Provided material below:
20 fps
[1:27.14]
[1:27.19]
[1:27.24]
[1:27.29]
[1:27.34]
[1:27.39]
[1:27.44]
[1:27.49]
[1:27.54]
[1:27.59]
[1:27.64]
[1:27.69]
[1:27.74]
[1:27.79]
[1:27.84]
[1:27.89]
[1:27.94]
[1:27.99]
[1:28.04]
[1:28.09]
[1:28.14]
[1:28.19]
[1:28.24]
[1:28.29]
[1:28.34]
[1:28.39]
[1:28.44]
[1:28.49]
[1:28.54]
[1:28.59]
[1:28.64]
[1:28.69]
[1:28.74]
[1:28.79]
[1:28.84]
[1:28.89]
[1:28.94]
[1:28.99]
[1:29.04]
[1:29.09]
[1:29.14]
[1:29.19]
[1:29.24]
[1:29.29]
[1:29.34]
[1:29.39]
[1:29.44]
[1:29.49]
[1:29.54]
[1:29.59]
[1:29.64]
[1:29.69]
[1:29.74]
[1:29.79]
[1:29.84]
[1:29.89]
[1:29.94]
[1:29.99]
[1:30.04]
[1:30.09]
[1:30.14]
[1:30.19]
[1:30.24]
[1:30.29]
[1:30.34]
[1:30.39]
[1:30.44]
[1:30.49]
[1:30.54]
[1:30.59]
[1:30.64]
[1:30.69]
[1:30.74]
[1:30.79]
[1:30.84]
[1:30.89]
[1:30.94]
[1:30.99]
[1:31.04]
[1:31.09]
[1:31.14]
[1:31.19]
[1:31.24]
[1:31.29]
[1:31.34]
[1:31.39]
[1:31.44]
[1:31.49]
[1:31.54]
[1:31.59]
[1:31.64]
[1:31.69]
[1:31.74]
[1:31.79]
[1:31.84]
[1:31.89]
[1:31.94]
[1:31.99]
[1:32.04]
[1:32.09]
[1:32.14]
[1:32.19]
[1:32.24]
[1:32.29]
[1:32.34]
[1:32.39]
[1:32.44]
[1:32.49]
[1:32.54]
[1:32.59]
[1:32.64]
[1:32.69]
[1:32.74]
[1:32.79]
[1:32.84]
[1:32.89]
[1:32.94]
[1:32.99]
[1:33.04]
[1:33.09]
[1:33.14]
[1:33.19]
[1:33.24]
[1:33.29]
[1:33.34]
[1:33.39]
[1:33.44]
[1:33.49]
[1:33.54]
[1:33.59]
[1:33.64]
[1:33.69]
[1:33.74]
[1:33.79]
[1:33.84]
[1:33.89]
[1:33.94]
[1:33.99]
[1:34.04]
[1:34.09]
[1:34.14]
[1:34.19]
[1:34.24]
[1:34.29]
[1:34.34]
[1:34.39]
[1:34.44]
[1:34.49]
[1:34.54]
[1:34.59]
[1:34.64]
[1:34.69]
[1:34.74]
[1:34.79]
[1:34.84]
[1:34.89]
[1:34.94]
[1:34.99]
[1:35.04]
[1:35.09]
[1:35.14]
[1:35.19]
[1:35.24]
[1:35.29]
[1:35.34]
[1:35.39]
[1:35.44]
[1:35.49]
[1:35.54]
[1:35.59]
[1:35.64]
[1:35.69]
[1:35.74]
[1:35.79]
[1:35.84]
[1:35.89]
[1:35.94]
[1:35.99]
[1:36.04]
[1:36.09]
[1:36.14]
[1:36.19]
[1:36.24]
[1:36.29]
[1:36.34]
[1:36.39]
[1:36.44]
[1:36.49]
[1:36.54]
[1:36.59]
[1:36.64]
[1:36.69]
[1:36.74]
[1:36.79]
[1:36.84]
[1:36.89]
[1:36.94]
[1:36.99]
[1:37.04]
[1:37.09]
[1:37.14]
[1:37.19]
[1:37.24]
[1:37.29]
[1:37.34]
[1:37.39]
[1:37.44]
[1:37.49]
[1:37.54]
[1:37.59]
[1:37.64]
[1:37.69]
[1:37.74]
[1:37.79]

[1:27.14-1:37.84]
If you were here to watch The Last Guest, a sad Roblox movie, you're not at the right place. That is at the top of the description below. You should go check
End of Provided material.
- _Work to complete_: Set down the data exactly.

- _Response area_:
20 fps
[1:27.14]
[1:27.19]
[1:27.24]
[1:27.29]
[1:27.34]
[1:27.39]
[1:27.44]
[1:27.49]
[1:27.54]
[1:27.59]
[1:27.64]
[1:27.69]
[1:27.74]
[1:27.79]
[1:27.84]
[1:27.89]
[1:27.94]
[1:27.99]
[1:28.04]
[1:28.09]
[1:28.14]
[1:28.19]
[1:28.24]
[1:28.29]
[1:28.34]
[1:28.39]
[1:28.44]
[1:28.49]
[1:28.54]
[1:28.59]
[1:28.64]
[1:28.69]
[1:28.74]
[1:28.79]
[1:28.84]
[1:28.89]
[1:28.94]
[1:28.99]
[1:29.04]
[1:29.09]
[1:29.14]
[1:29.19]
[1:29.24]
[1:29.29]
[1:29.34]
[1:29.39]
[1:29.44]
[1:29.49]
[1:29.54]
[1:29.59]
[1:29.64]
[1:29.69]
[1:29.74]
[1:29.79]
[1:29.84]
[1:29.89]
[1:29.94]
[1:29.99]
[1:30.04]
[1:30.09]
[1:30.14]
[1:30.19]
[1:30.24]
[1:30.29]
[1:30.34]
[1:30.39]
[1:30.44]
[1:30.49]
[1:30.54]
[1:30.59]
[1:30.64]
[1:30.69]
[1:30.74]
[1:30.79]
[1:30.84]
[1:30.89]
[1:30.94]
[1:30.99]
[1:31.04]
[1:31.09]
[1:31.14]
[1:31.19]
[1:31.24]
[1:31.29]
[1:31.34]
[1:31.39]
[1:31.44]
[1:31.49]
[1:31.54]
[1:31.59]
[1:31.64]
[1:31.69]
[1:31.74]
[1:31.79]
[1:31.84]
[1:31.89]
[1:31.94]
[1:31.99]
[1:32.04]
[1:32.09]
[1:32.14]
[1:32.19]
[1:32.24]
[1:32.29]
[1:32.34]
[1:32.39]
[1:32.44]
[1:32.49]
[1:32.54]
[1:32.59]
[1:32.64]
[1:32.69]
[1:32.74]
[1:32.79]
[1:32.84]
[1:32.89]
[1:32.94]
[1:32.99]
[1:33.04]
[1:33.09]
[1:33.14]
[1:33.19]
[1:33.24]
[1:33.29]
[1:33.34]
[1:33.39]
[1:33.44]
[1:33.49]
[1:33.54]
[1:33.59]
[1:33.64]
[1:33.69]
[1:33.74]
[1:33.79]
[1:33.84]
[1:33.89]
[1:33.94]
[1:33.99]
[1:34.04]
[1:34.09]
[1:34.14]
[1:34.19]
[1:34.24]
[1:34.29]
[1:34.34]
[1:34.39]
[1:34.44]
[1:34.49]
[1:34.54]
[1:34.59]
[1:34.64]
[1:34.69]
[1:34.74]
[1:34.79]
[1:34.84]
[1:34.89]
[1:34.94]
[1:34.99]
[1:35.04]
[1:35.09]
[1:35.14]
[1:35.19]
[1:35.24]
[1:35.29]
[1:35.34]
[1:35.39]
[1:35.44]
[1:35.49]
[1:35.54]
[1:35.59]
[1:35.64]
[1:35.69]
[1:35.74]
[1:35.79]
[1:35.84]
[1:35.89]
[1:35.94]
[1:35.99]
[1:36.04]
[1:36.09]
[1:36.14]
[1:36.19]
[1:36.24]
[1:36.29]
[1:36.34]
[1:36.39]
[1:36.44]
[1:36.49]
[1:36.54]
[1:36.59]
[1:36.64]
[1:36.69]
[1:36.74]
[1:36.79]
[1:36.84]
[1:36.89]
[1:36.94]
[1:36.99]
[1:37.04]
[1:37.09]
[1:37.14]
[1:37.19]
[1:37.24]
[1:37.29]
[1:37.34]
[1:37.39]
[1:37.44]
[1:37.49]
[1:37.54]
[1:37.59]
[1:37.64]
[1:37.69]
[1:37.74]
[1:37.79]

[1:27.14-1:37.84]
If you were here to watch The Last Guest, a sad Roblox movie, you're not at the right place. That is at the top of the description below. You should go check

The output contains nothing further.